Nevertheless, access to space remains irreplaceable for astrobiological investigations and the quest for the limits of life. The complex combination of environmental conditions in space cannot be accurately simulated. Solar simulators can only approximate the short wavelength solar extraterrestrial UV spectrum; simulation of its combination with other space parameters is even less accurate. Therefore, access to space missions for experiments exposing samples to space conditions outside of a spacecraft and with that, outside of Earths protecting atmosphere, ozone layer and—if possible—magnetosphere for prolonged exposure durations remains important.

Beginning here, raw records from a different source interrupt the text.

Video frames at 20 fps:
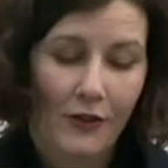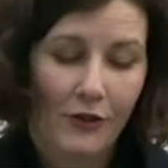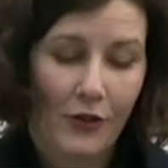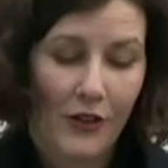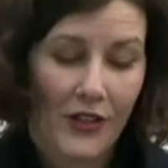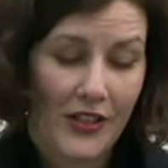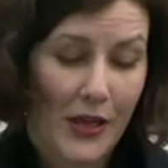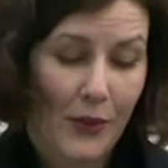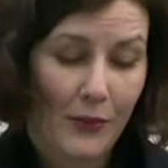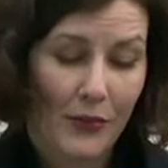
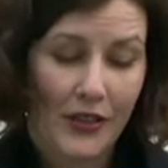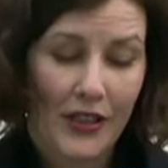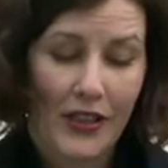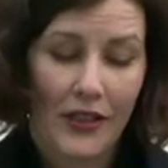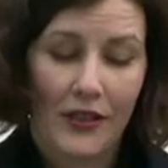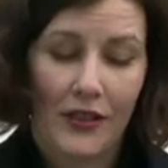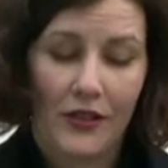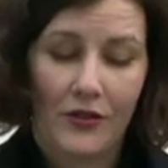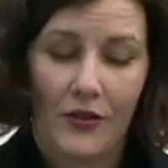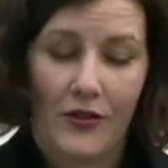for example,
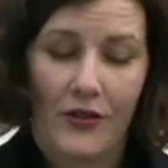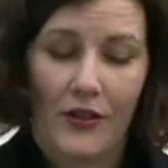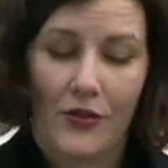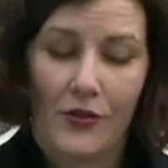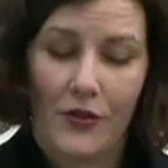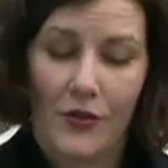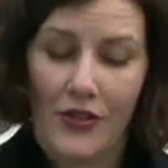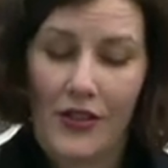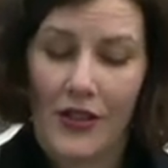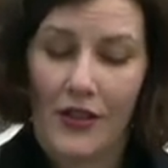in
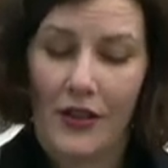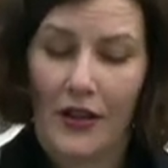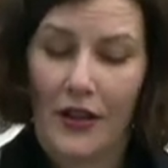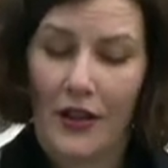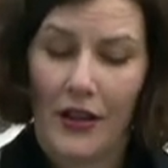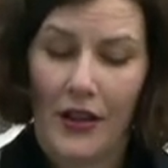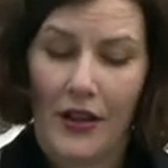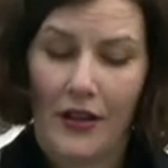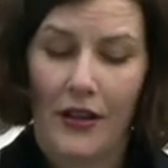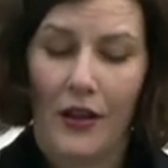introducing
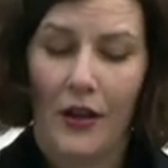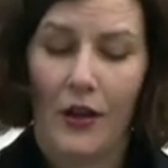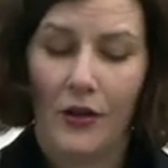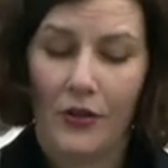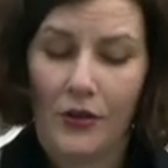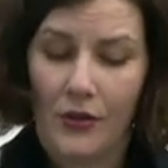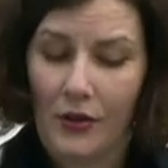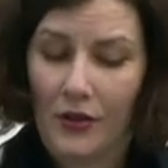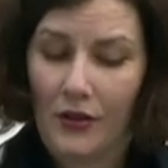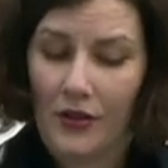an
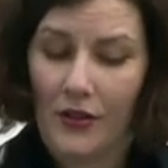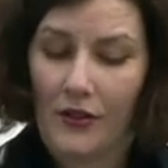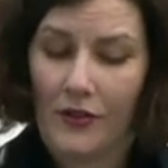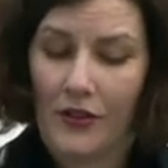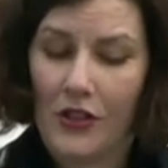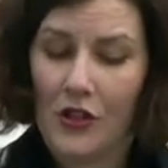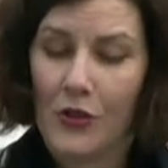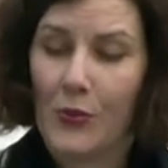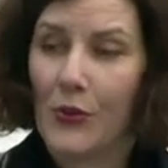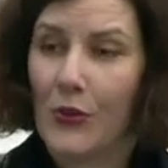
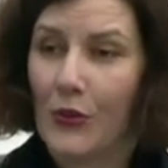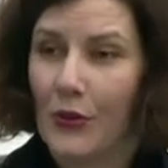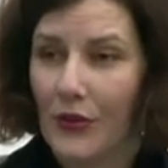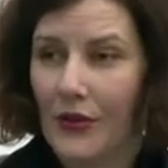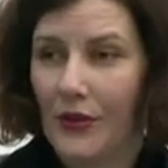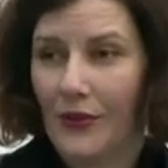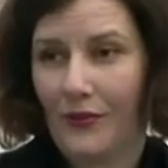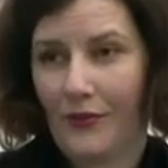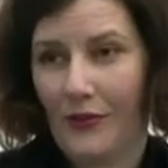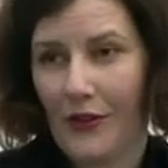alternative
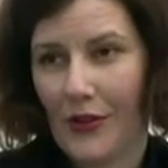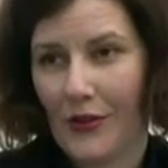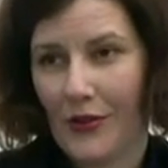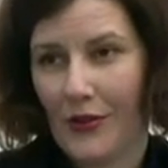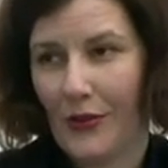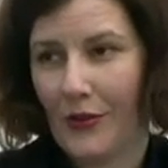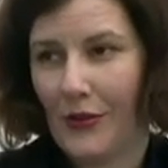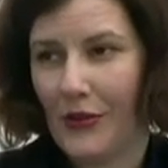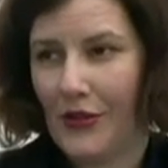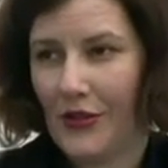dispute
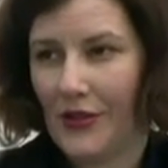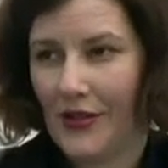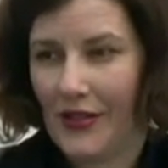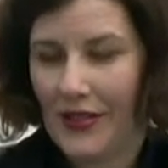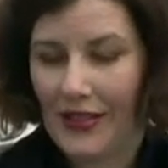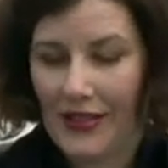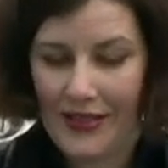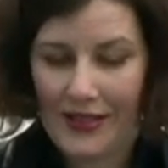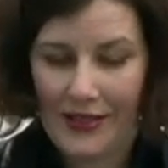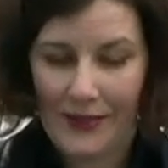resolution
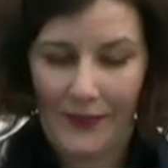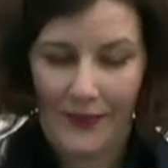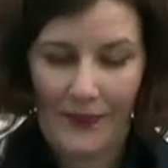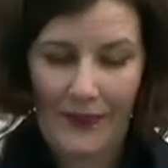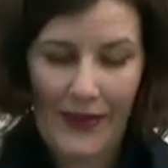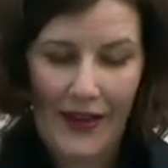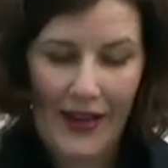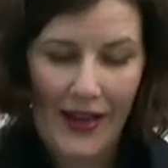system.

Though the EXPOSE-R2 mission was an overall success, several issues for improvement for future space missions were identified:

– UV dosimetry. The unavailability of the UV sensors for re-calibration was known in advance. Therefore, UV calculation was procured from the beginning of the EXPOSE-R2 mission, using the UV data only for verifying purposes. Nevertheless, reliable UV fluence measurements are necessary for analysis and interpretation of the data retrieved from the biological and chemical samples.

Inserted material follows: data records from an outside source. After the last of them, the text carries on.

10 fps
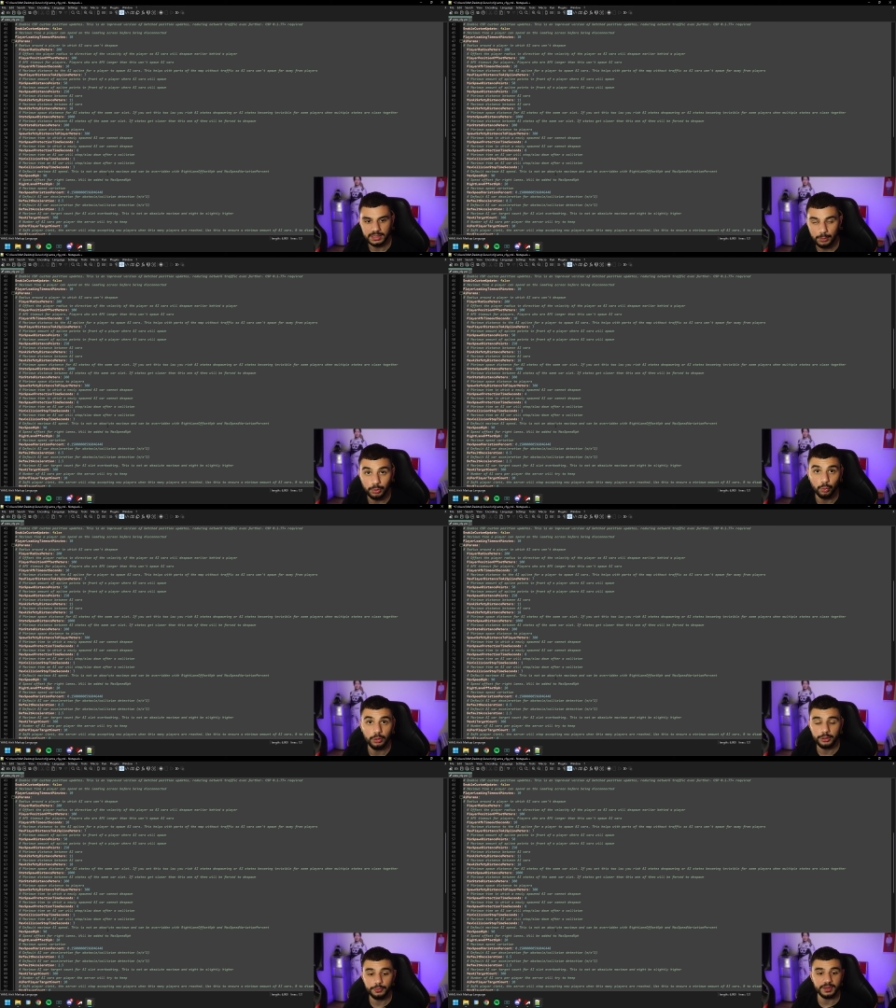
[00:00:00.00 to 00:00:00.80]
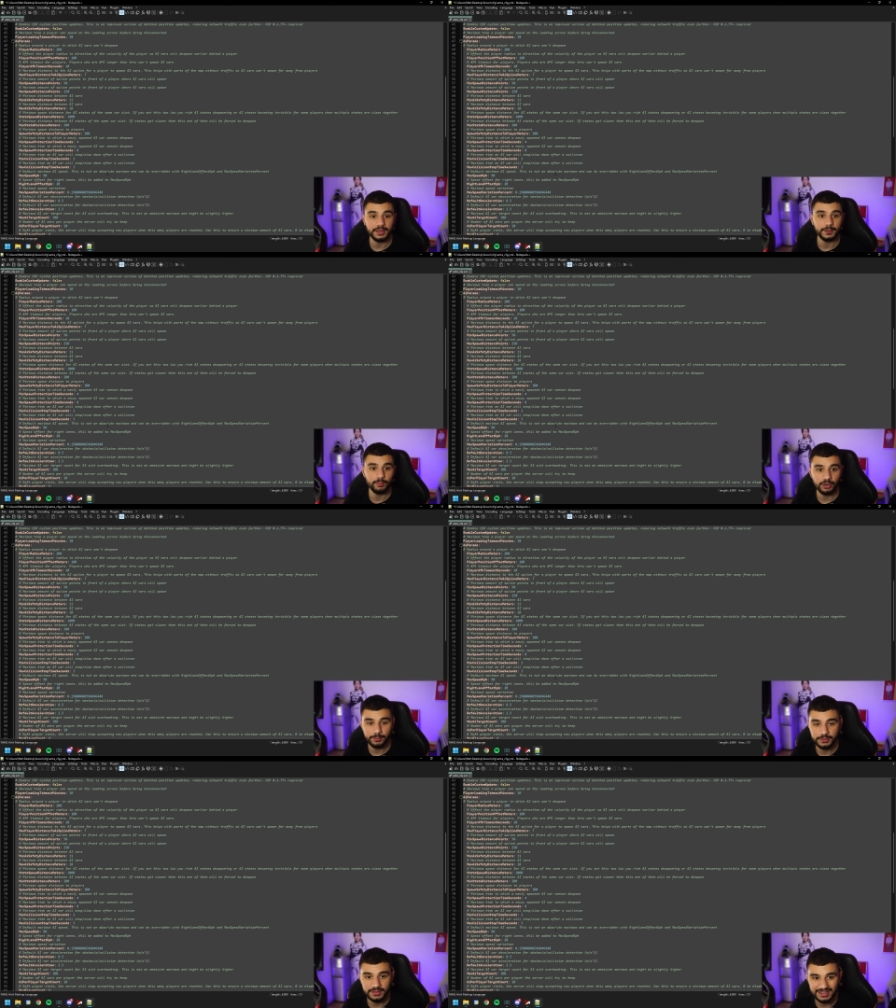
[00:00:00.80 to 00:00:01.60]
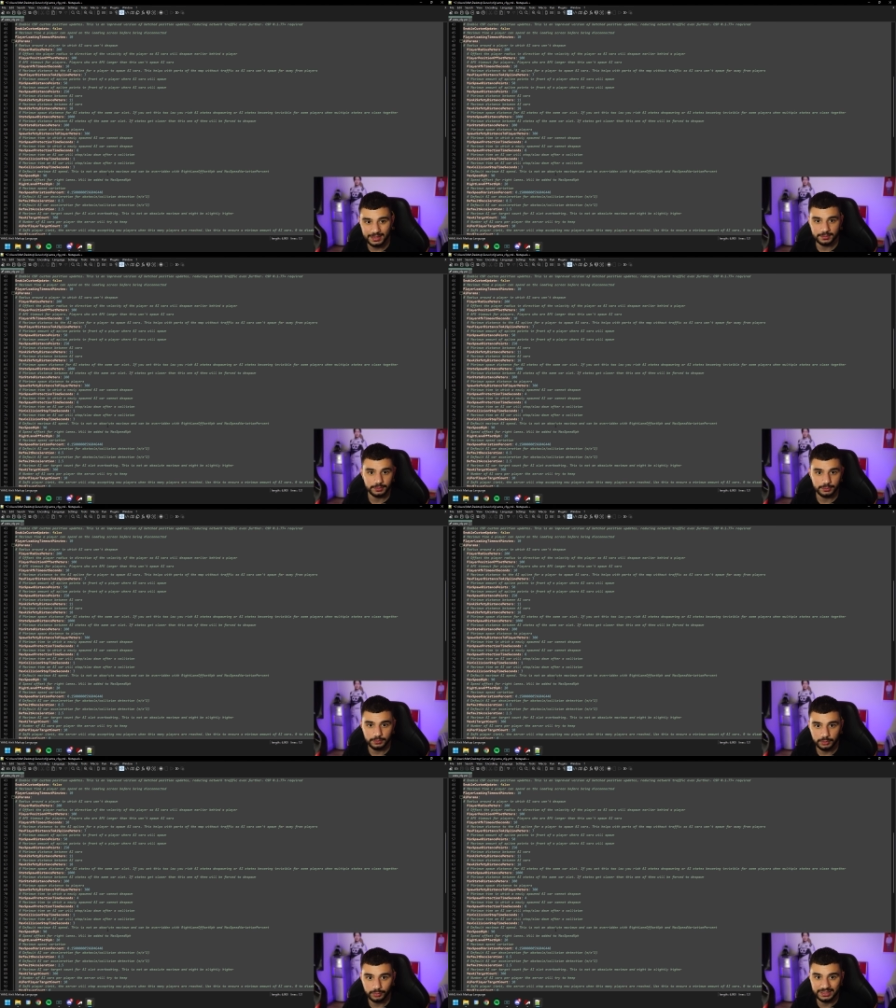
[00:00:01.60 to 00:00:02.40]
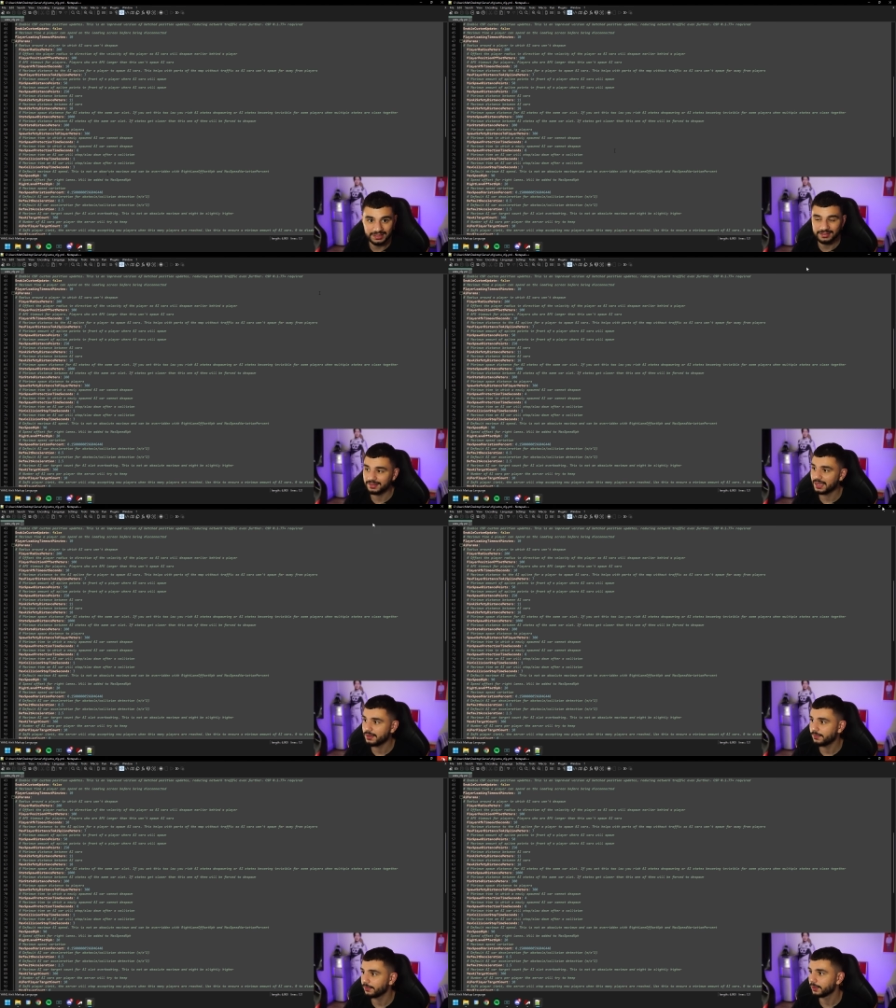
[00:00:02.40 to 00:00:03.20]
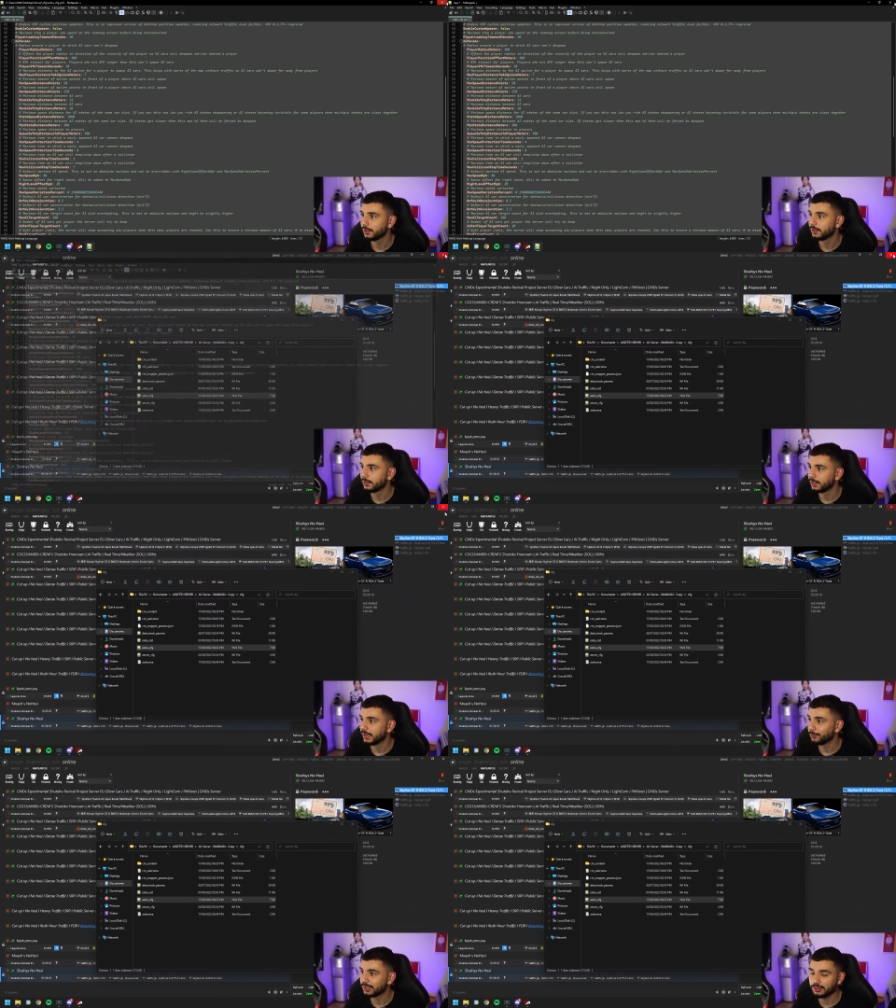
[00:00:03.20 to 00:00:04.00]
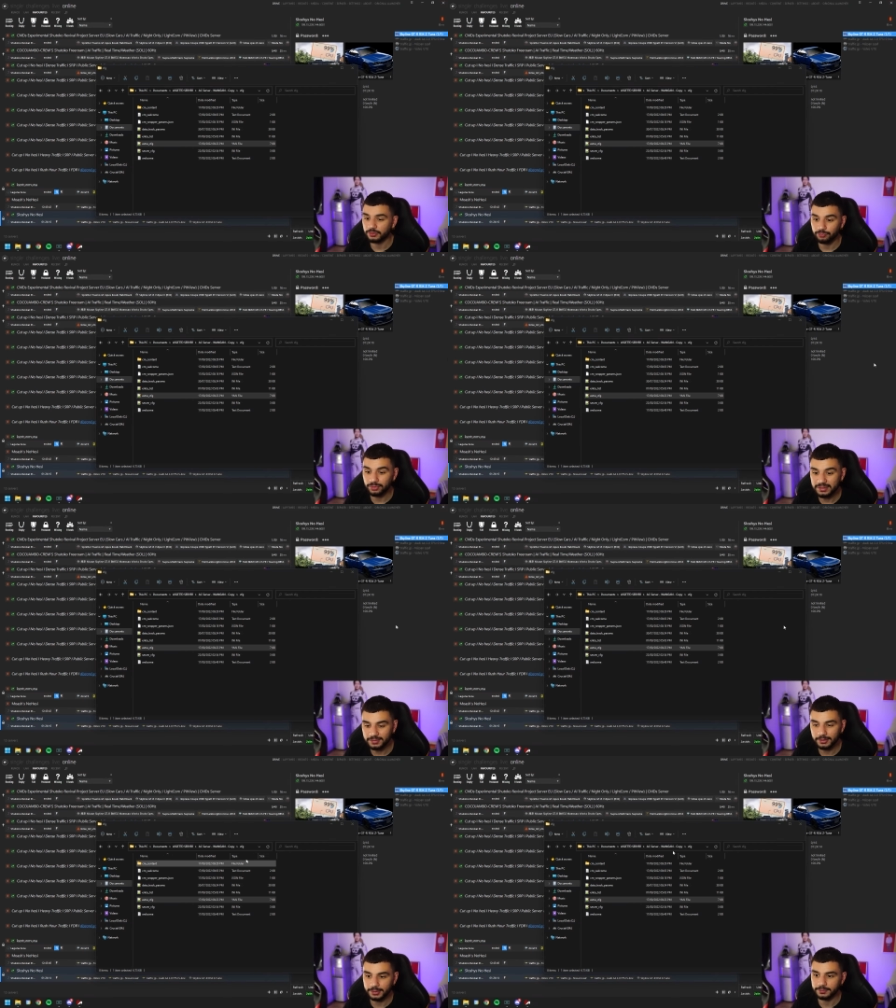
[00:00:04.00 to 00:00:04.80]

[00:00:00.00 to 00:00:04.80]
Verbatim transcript: Now with all of those AI parameters entered, you wanna hit save, and then we're gonna just restart our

– Shadowing. Complex carriers like the ISS are by themselves shadow casting obstacles for solar radiation exposure experiments mounted on its external platforms. This leads to a gradient in the insolation over the whole exposure area and to sometimes unexpected shadowing of certain areas (Beuselinck, personal communication) that should be avoided as much as possible.

– Pressure. Pressure data were provided by the Russian operations team, but were not measured at the EXPOSE-R2 facility. For experiments utilizing space vacuum, a pressure detection system at facility site or—preferable—at sample site should be obvious.

– Safety. Safety concerns are a major issue on manned spacecraft. As consequence, selection of test systems is constricted to those that proof to not pose possible hazards to the crew. The accommodation of facilities like EXPOSE on unmanned free flying satellites would reduce the risk of safety problems, provide faster access to space and to a wider range of orbits or even interplanetary routes.

Multiuser exposure facility like EXPOSE are both, a constraint and a benefit for science. While on one side, the experiments accommodated together on one facility by nature have to agree on a common space mission scenario in particular with respect to mission duration, on the other side, the simultaneous exposure allows comparison of results and common use of data as for example those derived from the dosimetry experiments and a higher visibility of the mission.

Author Contributions

ER, PR, AP, and CP contributed to the scientific support, accommodation, and MGR of EXPOSE-R2. WS, FM, and EJ contributed in all HW and operation design and information aspects. RD was Mission science responsible, PW and RW contributed with Mission operations and respective Information. All authors provided Information in their field to the manuscript and proof read.

Conflict of Interest Statement

The authors declare that the research was conducted in the absence of any commercial or financial relationships that could be construed as a potential conflict of interest.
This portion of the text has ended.